Legislation to create a $30 billion fund to boost small-business lending is likely to pass the House this week and Senate leaders could consider it as early as next week.

At a Senate Small Business Committee roundtable Tuesday bankers praised the program but also said low demand and a tense examination environment are to blame for the decline in lending.

"It will be a great opportunity to provide capital to community banks," said W.A. (Bill) Loving, executive vice president and chief executive of Pendleton Community Bank. "It would be a good program because once demand does increase, there will be a need for additional capital."

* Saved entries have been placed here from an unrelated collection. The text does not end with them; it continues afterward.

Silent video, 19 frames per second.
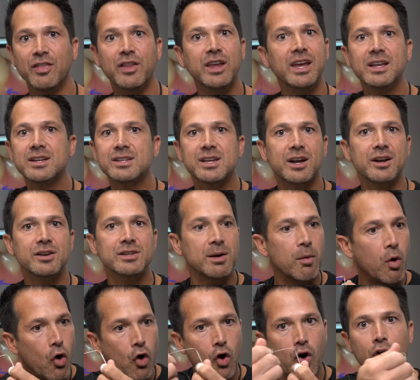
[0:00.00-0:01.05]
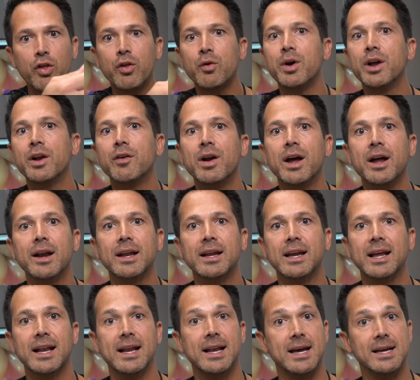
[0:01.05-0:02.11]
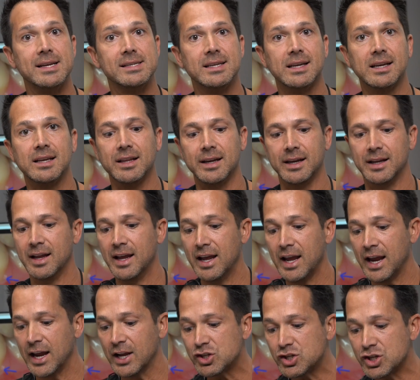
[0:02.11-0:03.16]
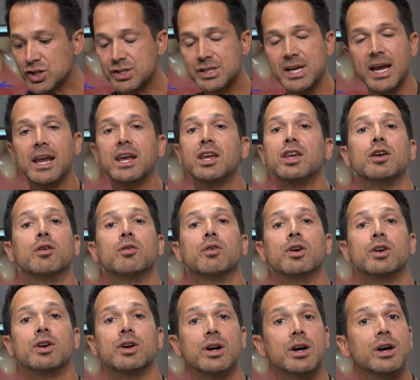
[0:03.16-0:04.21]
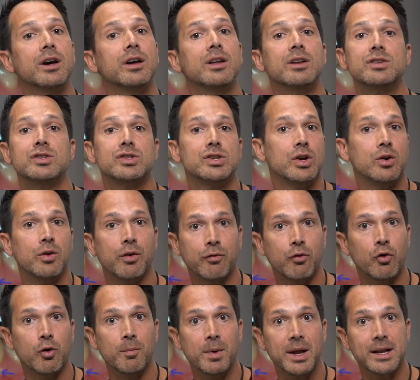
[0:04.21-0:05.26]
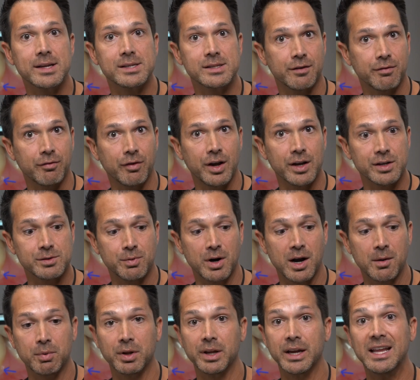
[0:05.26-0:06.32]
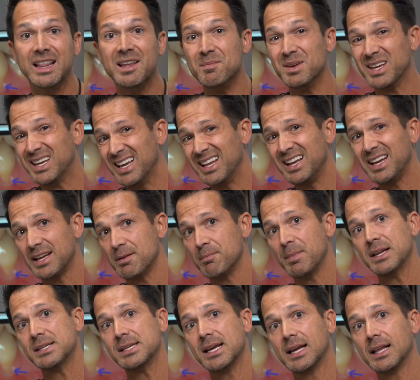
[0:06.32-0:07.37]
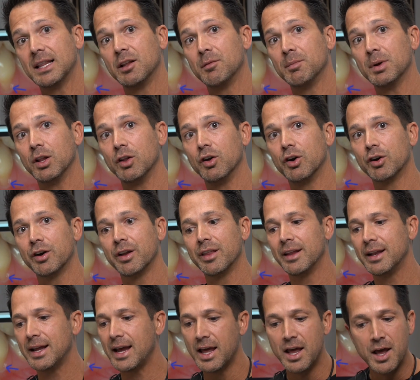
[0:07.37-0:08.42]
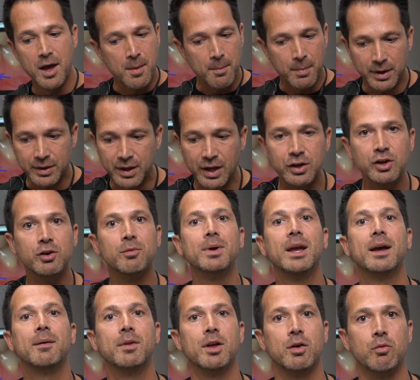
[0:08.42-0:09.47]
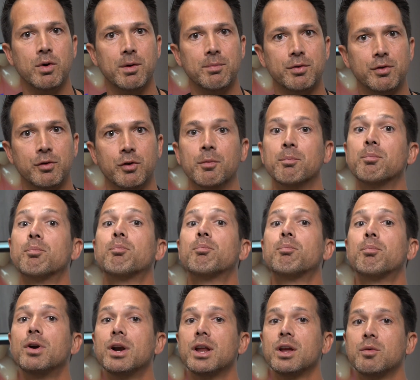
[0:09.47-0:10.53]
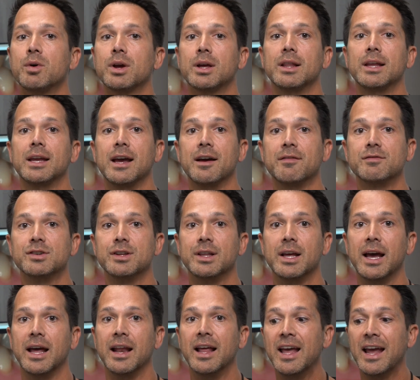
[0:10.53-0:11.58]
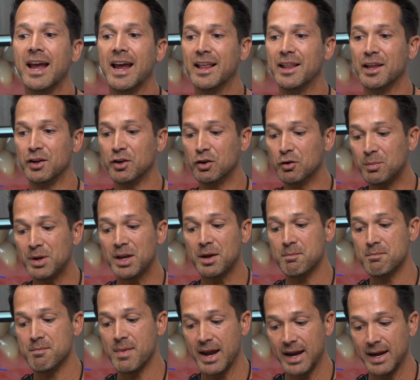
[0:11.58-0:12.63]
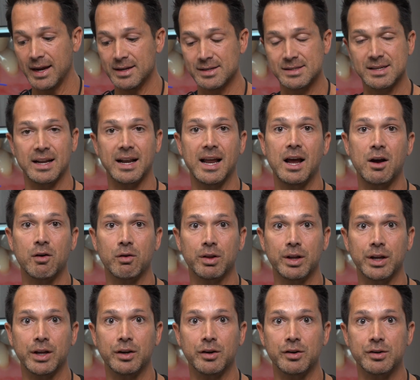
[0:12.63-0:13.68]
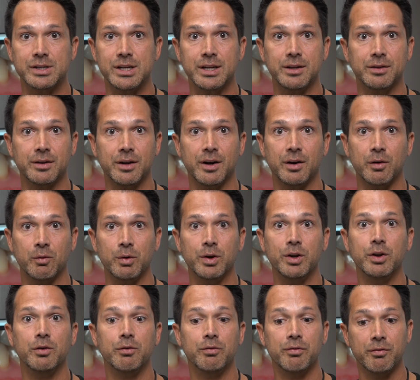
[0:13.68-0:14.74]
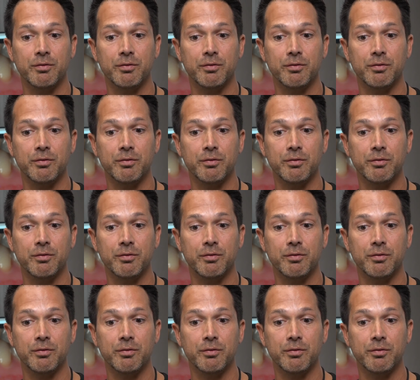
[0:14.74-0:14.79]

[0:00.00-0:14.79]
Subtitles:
entire time, all the way around, and get it nice and clean. It should take you a good 2 to 4 minutes to floss properly. In the beginning, it may take a little bit longer than that, but then you'll be able to whip through it pretty quickly after that. And then you'll be amazed on how clean your teeth are when you've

The House Financial Services Committee passed the bill May 19 to create a $30 billion small-business lending fund to provide capital to community banks with incentives to spur small-business lending. The bill has faced opposition from lawmakers, particularly Republicans, who have tried to categorize it as a repeat of the Troubled Asset Relief Program.

Regulators and bankers acknowledged Tuesday that the lending shortfall is more than just a lack of capital. While bankers said regulators are making the problem worse by asking banks to raise more capital, the agencies defended their moves as necessary to protect the safety and soundness of the system.

"We don't have regulators arbitrarily raising capital on banks," said Tim Long, senior deputy comptroller and chief national bank examiner for the Office of Comptroller of the Currency.

Steve Fritts, associate director of risk management policy and examination oversight for the Federal Deposit Insurance Corp., said higher capital requirements reflected the economy. "Capital is a business necessity," he said. "It is not a regulatory construct that we make up. Except in those few cases where bankers are in denial, most are not, the great majority are not, the great majority are reasonably healthy and weathered some hard economic times reasonably well."

But Small Business Committee Chairman Mary Landrieu called for the finger-pointing to end. Lenders "say it is the regulator that is being unnecessarily strict," Landrieu said. "The regulators, of course, say the borrowers are not creditworthy and the banks are using the regulators as a convenient excuse for not making loans. … It is this back-and-forth blame game that small businesses are tired of hearing."